The Health Benefits of Cocoa
The Benefits of Cocoa
Countless studies are proving the health benefits of cocoa, which include cardiovascular health, insulin improvement, cognition and memory, and even skin health. These benefits are primarily from the flavanols that cocoa contains. The darker and more natural the source, the more beneficial. Cocoa powder seems to offer the highest concentration followed by dark chocolate. Note the capsules really are just an easier way to consume a large amount of concentrated powder.
Flavanols are just one of six forms of flavonoids, all of which offer highly beneficial antioxidant effects and can also be found in fruits, vegetables, and teas.
How much cocoa or dark chocolate do I need? Clinical studies suggest the following total daily intakes of flavanols for the purposes noted below, although further research is needed to confirm benefits and optimal dosing:
- Cardiovascular health: About 200 to 900 mg per day
- Blood sugar/insulin improvement: About 200 mg to 600 mg per day
- Memory/cognitive function: About 500 to 900 mg per day
- Skin elasticity/wrinkles: 320 mg per day
Where to Get Flavanols
Manufacturers don’t include flavanol content on their labels so it is not possible to know the exact flavanol content, but to give a rough idea:
- 20g of dark chocolate (60% cocoa solids) contains 34 mg of flavanols
- 20g of milk chocolate contains 14 mg of flavanols
- 20g of white chocolate contains no flavanols.
Hershey's Cocoa Powder (100% Cacao) - This powder contained one of the highest concentrations of flavanols among the cocoa powders tested, providing about 24 mg of flavanols per gram, while most powders provided between 12 mg and 26 mg per gram.

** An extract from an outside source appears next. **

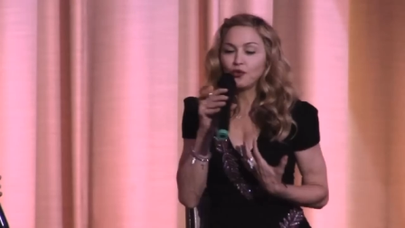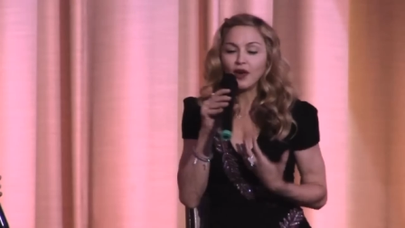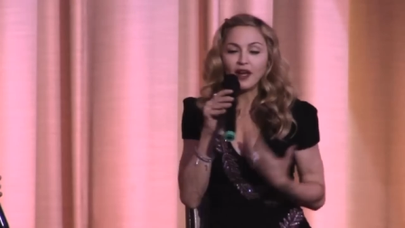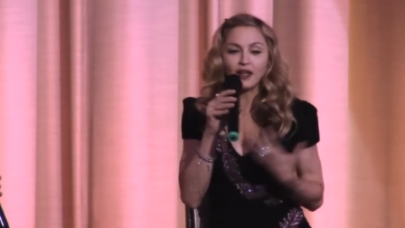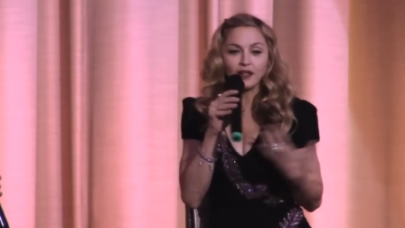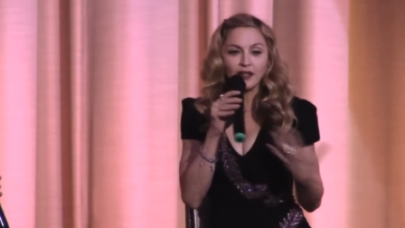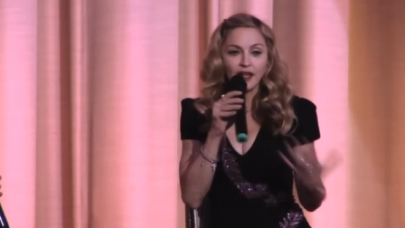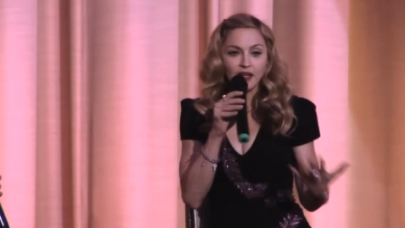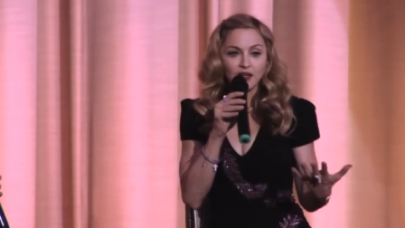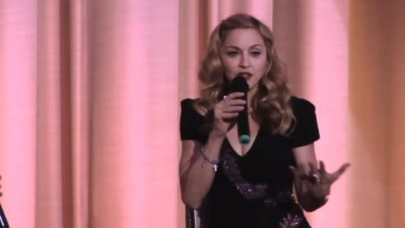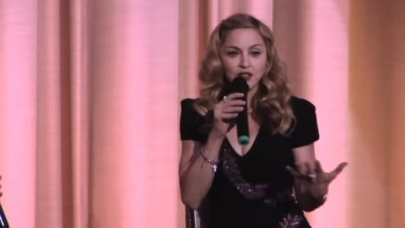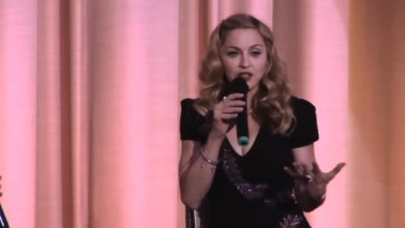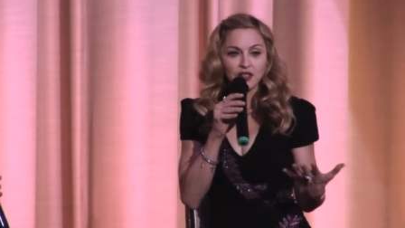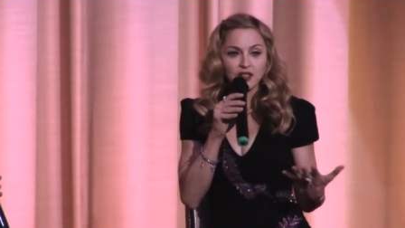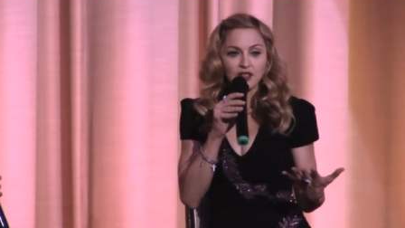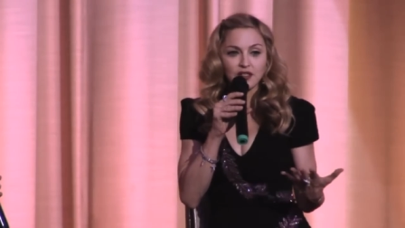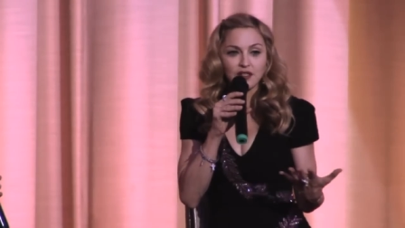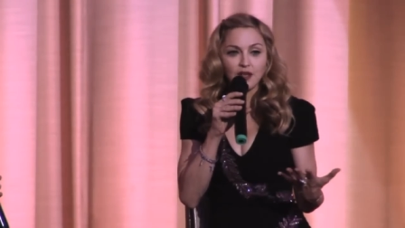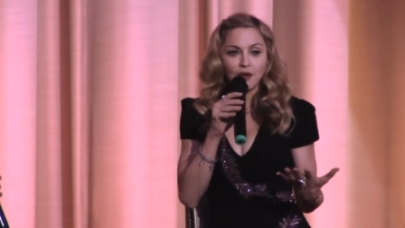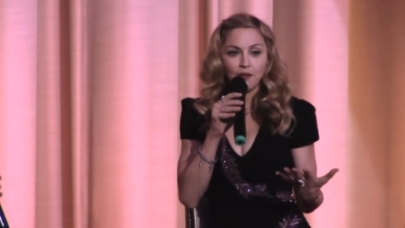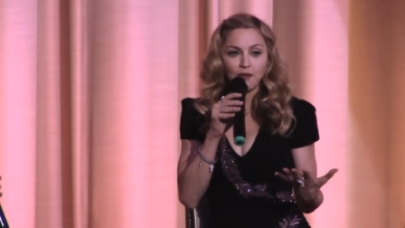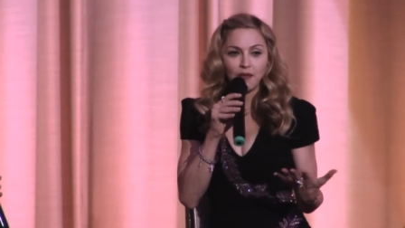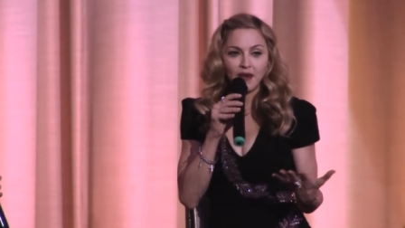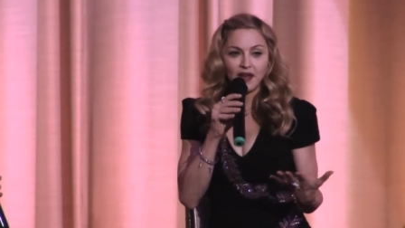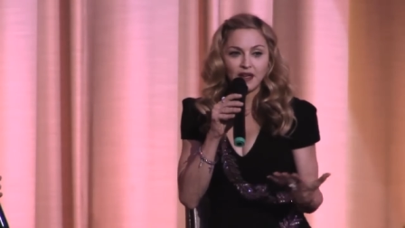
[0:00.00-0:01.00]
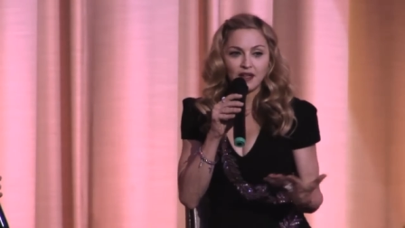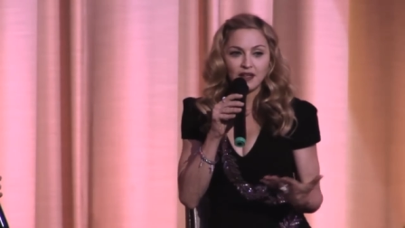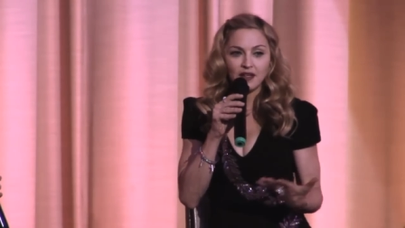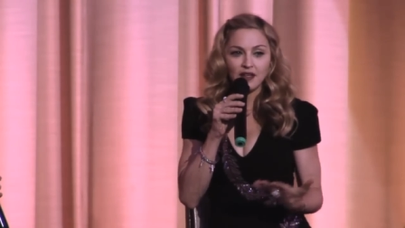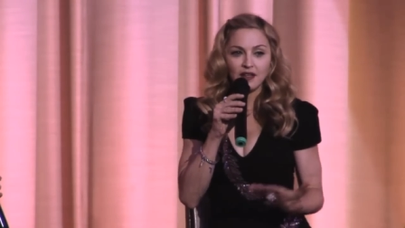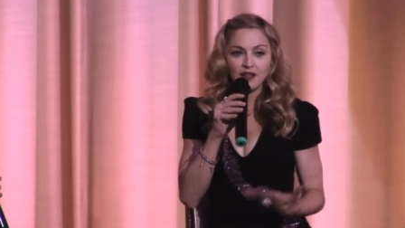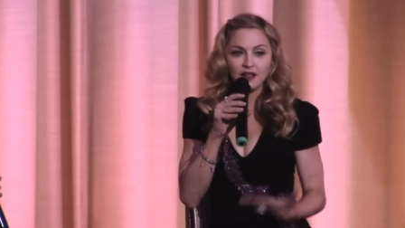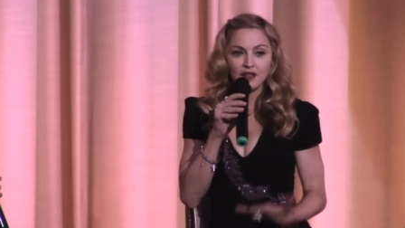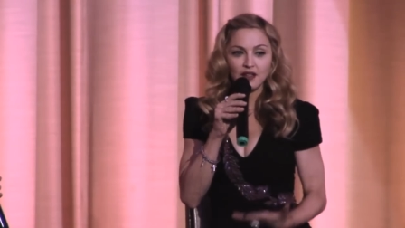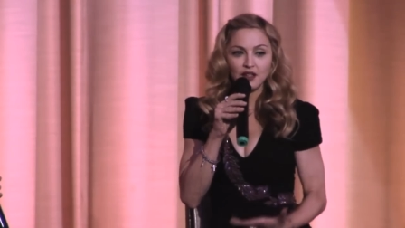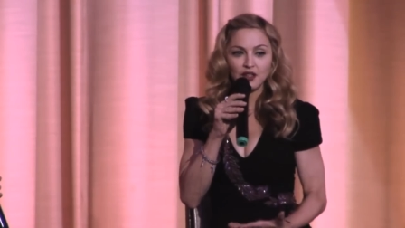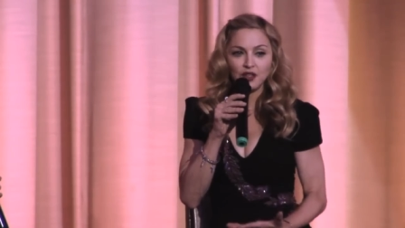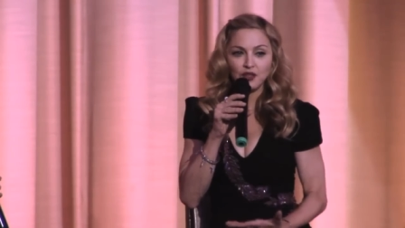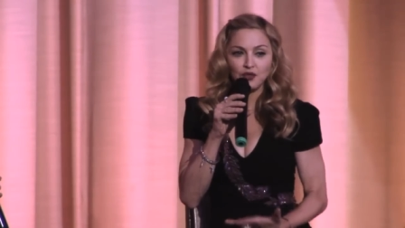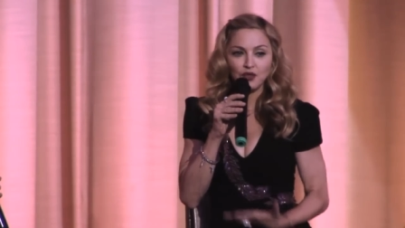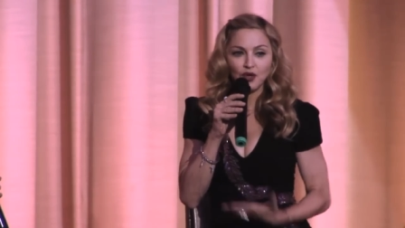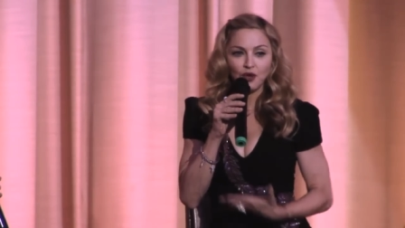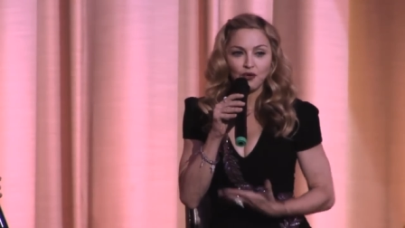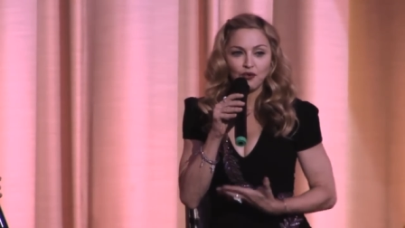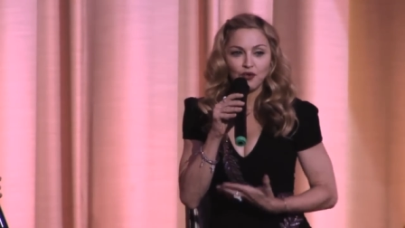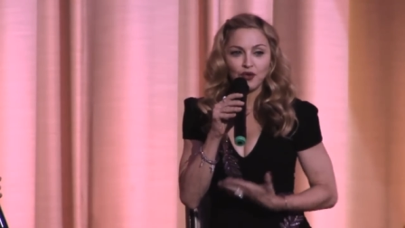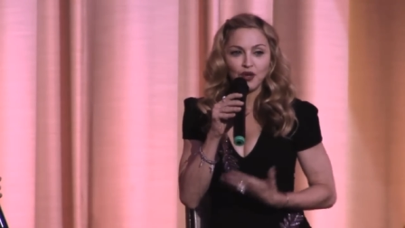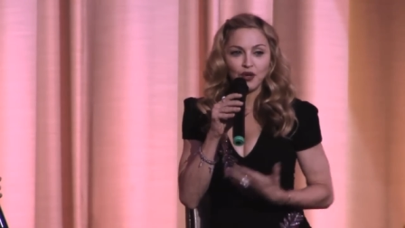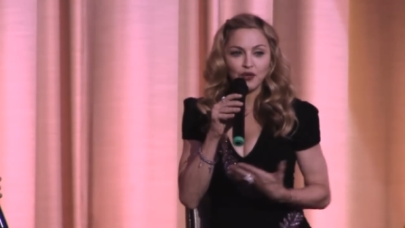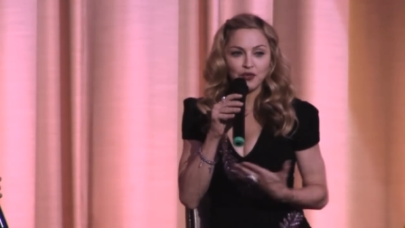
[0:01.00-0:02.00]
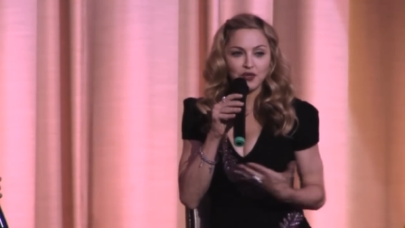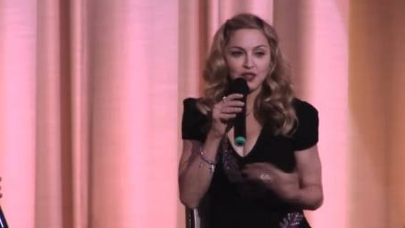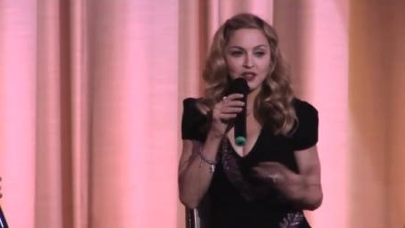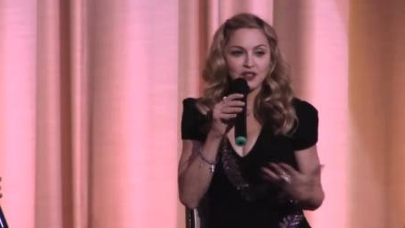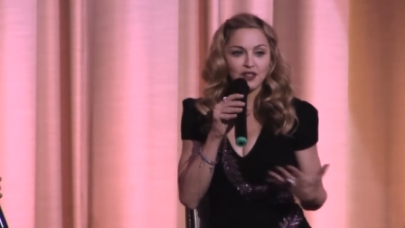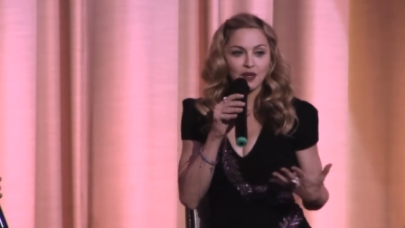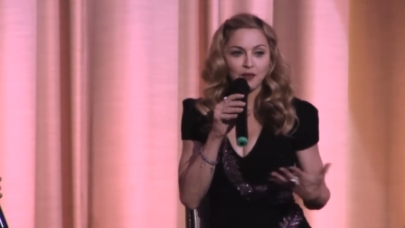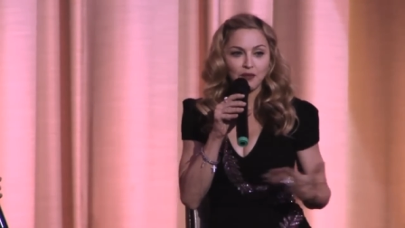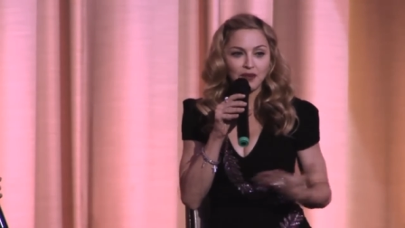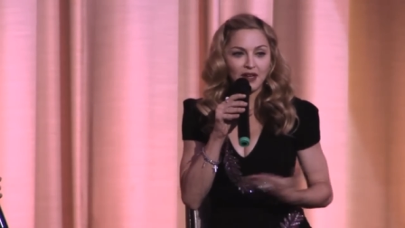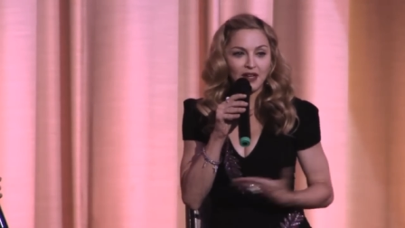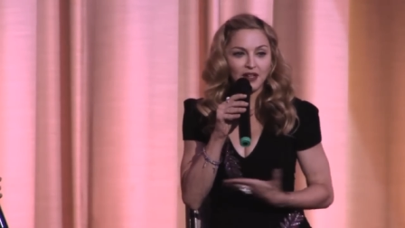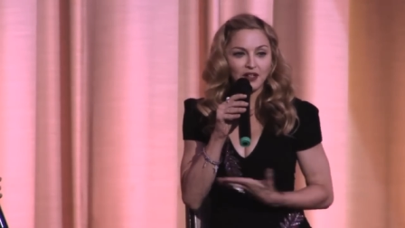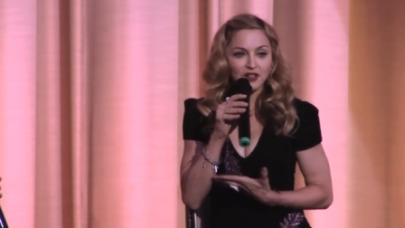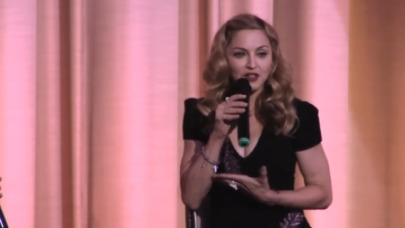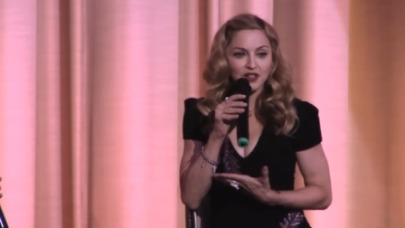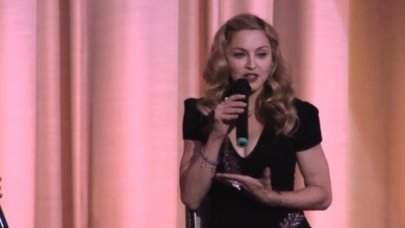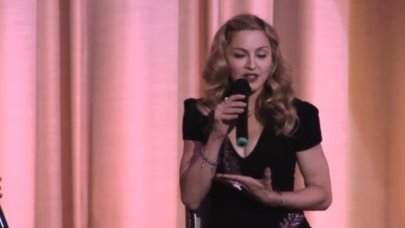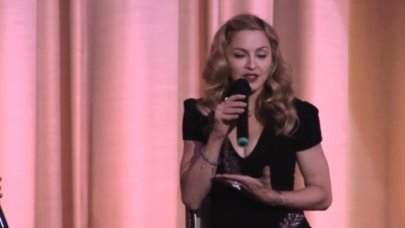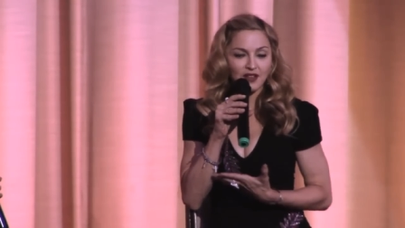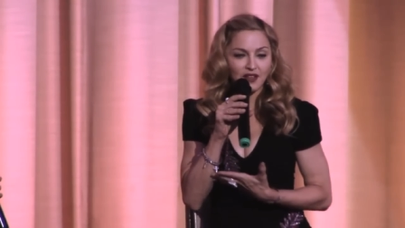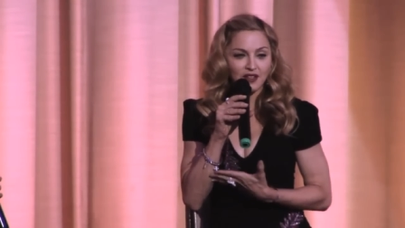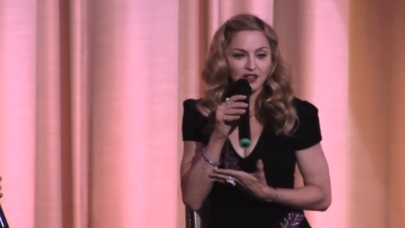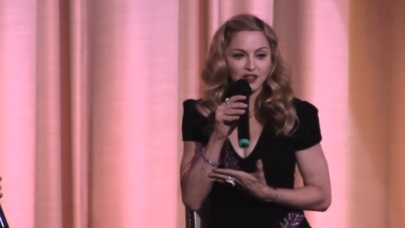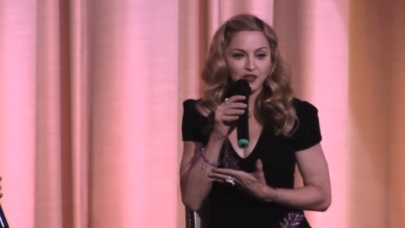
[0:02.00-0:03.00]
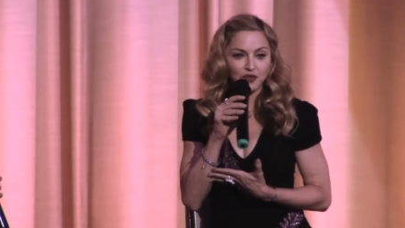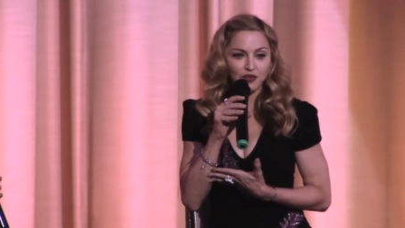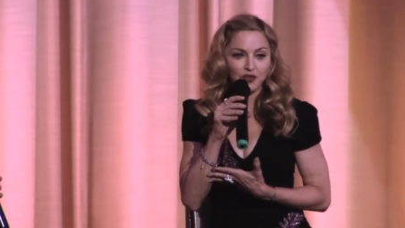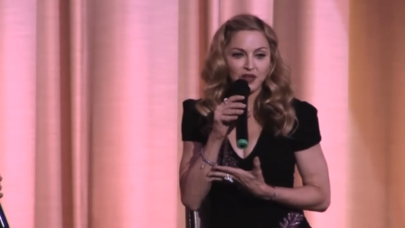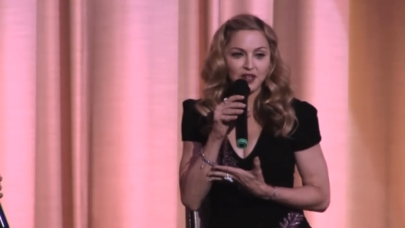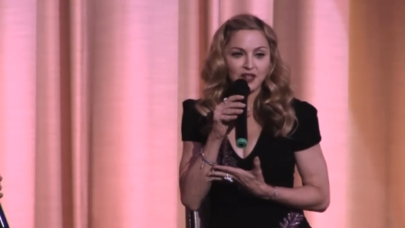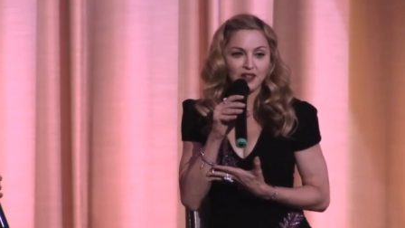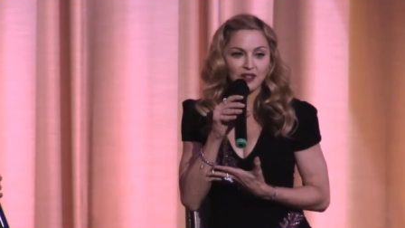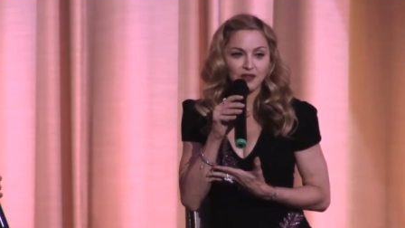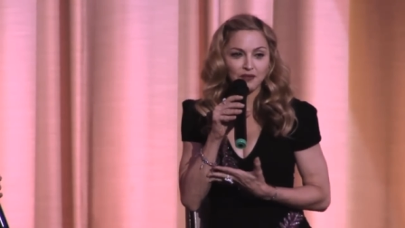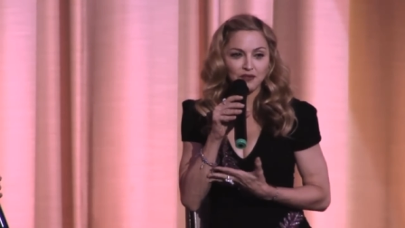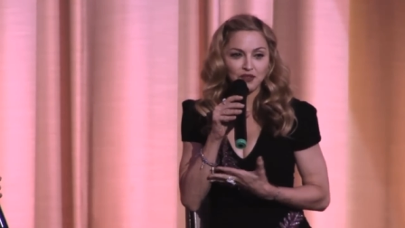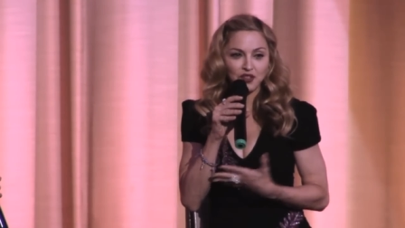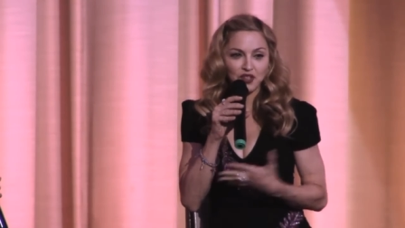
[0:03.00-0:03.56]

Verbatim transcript: write letters to somebody, you don't know that someone else is going to read them,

Requires 36 grams of powder to get the dose (862 mg) in the cardiovascular study. At 5 grams per tbsp, that’s 7 tbsps.
More on Cocoa Powders - New study re-emphasizes natural cocoa powder has high antioxidant content
If we are having difficulty getting enough flavanols from cocoa each day, an alternative could be through capsules.
- Cocoavia - contains 225 mg of flavanols per capsule. This is the product used in the U.K. study.
The best way to get the heart healthy benefits of flavanols, specifically epicatechin, is to eat plenty of plant foods which are high in these, including - berries, apples, pears, nuts, grapes, tea, and green tea.
From Frontiers in Nutrition - Assessing Variability in Vascular Response to Cocoa With Personal Devices: A Series of Double-Blind Randomized Crossover n-of-1 Trials
Controlled clinical intervention studies have demonstrated that cocoa flavanols (862 mg) can decrease blood pressure and arterial stiffness in healthy humans.
Also - Why chocolate could be just as good for the heart as high blood pressure medication (From StudyFinds).
Even Deeper Dive
Cocoa: a sweet treat for the brain? (From Harvard Health)
Italian researchers tested the effects of cocoa flavanols in 90 healthy 61- to 85-year-olds whose memories and thinking skills were in good shape for their ages. Participants drank a special brew of cocoa flavanols each day. One group’s brew contained a low amount of cocoa flavanols (48 milligrams [mg] a day), another’s contained a medium amount (520 mg), and the third’s contained a high amount (993 mg).
After eight weeks, people who consumed medium and high amounts of cocoa flavanols every day made significant improvements on tests that measured attention, executive function, and memory. The findings were published online in the American Journal of Clinical Nutrition.
Also - Benefits in Cognitive Function, Blood Pressure, and Insulin Resistance Through Cocoa Flavanol Consumption in Elderly Subjects With Mild Cognitive Impairment
Flavanol compounds in cocoa – epicatechin, catechin, and procyanidin – each play a role in reducing inflammation.
Extra Deep Dive
Flavanols are just one type of flavonoid. There are six primary types of flavonoids, each with health-promoting effects. These are:
- Flavan-3-ols - a derivative of flavanols.
Getting all of these flavonoids can be accomplished by eating a variety of fruits, vegetables, and teas.